Teachers Inciting ‘Blue Wave’
With midterms looming, Americans can show their overwhelming support for public education.
Isn’t it time the largest profession in the world get some respect in the good old USA?
A rash of wildcat strikes last spring finally brought national attention to a sort of dirty little secret that teachers have faced for decades: disintegrating classrooms, decades-old textbooks and the necessity of holding second jobs.
The “Educator Spring” shamed states into a chain of capitulation, mostly pay raises that conveniently amounted to unfunded mandates. Thus, the problem, decades in the making, is not at all solved. And neither is teachers’ resistance.
Public opposition to the downsizing of public education has given teachers a reason to be optimistic. According to PDK, the most respected survey on attitudes towards public schools, “Two-thirds of Americans say teachers are underpaid, and an overwhelming 78 percent of public school parents say they would support teachers in their community if they went on strike for more pay.”
This has taken teacher activism in electoral politics to an unprecedented level. According to Education Week, of the 158 teachers running for state legislative seats in this election cycle, 95 won their primaries and will be on the ballot in November. And of course that number doesn’t begin to count the scores of educators running for national or local offices across the country.
- Kentucky: on the heels of math teacher Travis Brenda beating powerful House majority leader Jonathan Shell in last spring’s GOP primary…the same Jonathan Shell behind a bill reducing teacher retirement benefits… a dozen teachers made it to Kentucky’s fall ballot.
- Arizona: Voters will have the opportunity to secure a sustainable funding source for public schools. The ballot proposal, called the Invest in Education Act, would double the state’s 4.54 percent personal income tax rate for households with incomes between $500,000 and one million dollars. All revenue would go to public schools, including full-day kindergarten.
- Oklahoma: As previously noted, teacher walk-outs last spring coaxed states to pass bills increasing teachers’ pay. In Oklahoma, of the 29 state legislators who voted against raising teachers’ pay, 18 aren’t coming back. Only three won their primaries.
- Wisconsin: Polls show a dead heat in the governor’s race between incumbent Scott Walker and Superintendent of Public Instruction Tony Evers, who is running on Walker’s “atrocious record on public education.”

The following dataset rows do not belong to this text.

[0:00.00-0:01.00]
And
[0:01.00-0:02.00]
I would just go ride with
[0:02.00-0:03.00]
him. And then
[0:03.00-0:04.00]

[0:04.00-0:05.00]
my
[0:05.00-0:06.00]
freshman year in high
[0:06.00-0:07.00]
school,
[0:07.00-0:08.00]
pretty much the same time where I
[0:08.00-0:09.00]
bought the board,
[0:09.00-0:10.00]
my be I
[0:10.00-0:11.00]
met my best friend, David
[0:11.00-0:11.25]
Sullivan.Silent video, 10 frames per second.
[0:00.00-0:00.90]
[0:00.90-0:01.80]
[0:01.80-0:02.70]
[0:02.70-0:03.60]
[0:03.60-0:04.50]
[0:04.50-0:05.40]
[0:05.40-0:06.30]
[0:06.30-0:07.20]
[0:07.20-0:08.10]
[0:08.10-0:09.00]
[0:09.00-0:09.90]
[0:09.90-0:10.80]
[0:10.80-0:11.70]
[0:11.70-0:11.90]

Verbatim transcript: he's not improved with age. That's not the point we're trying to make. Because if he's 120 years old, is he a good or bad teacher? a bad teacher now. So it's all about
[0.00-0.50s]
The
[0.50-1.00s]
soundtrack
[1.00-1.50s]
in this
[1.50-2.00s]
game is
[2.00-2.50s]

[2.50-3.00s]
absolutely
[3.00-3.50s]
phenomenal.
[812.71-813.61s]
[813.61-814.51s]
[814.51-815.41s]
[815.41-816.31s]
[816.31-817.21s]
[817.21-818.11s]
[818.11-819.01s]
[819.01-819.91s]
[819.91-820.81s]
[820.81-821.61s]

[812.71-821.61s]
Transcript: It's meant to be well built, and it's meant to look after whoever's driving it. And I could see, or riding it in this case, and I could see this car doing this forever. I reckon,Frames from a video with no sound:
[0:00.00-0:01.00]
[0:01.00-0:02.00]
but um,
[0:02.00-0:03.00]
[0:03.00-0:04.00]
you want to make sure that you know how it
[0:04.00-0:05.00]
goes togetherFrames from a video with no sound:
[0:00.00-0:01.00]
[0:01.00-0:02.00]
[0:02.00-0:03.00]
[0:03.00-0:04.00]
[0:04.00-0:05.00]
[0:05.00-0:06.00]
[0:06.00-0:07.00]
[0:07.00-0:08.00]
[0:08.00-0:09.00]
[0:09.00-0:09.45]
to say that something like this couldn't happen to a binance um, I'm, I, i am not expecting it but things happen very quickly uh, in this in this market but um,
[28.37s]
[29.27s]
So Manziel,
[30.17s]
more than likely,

- Florida: Progressive Tallahassee Mayor Andrew Gillum’s surprise win in the Democratic gubernatorial primary was probably prompted by his opposition to charter schools, calling them “a giveaway to [House Republicans] friends and family.”
The Janus Decision
What is most remarkable about the continuity between Educator Spring and current teacher ascendancy is what happened in between. The Supreme Court ruled on June 27, 2018, that public sector unions can no longer collect “agency fees,” which are basically union dues from non-members who reap the benefits of collective bargaining.
The decision, Janus vs. AFSCME, could wreak havoc on teachers union’s membership. About 70 percent of our country’s 3.8 million public school teachers belong to a union or a professional association. Lily Eskelsen Garcia, president of the National Education Association, the nation’s largest, said the Janus decision could mean a loss of 200,000 members.
But this is a moment when the walkout movement and collective grassroots political organizing can offer a glimmer of hope. In Arizona, where a walkout forced state officials to give teachers a raise, the Arizona Teachers Association gained 2,000 members during the year, as opposed to the typical 400-600 in previous years.
It’s not that Janus is some blessing in disguise. It is a right-wing effort to weaken traditional Democratic constituencies. And it will do its damage.
Leave it to teachers to find that bridge over troubled water. America would accept nothing less.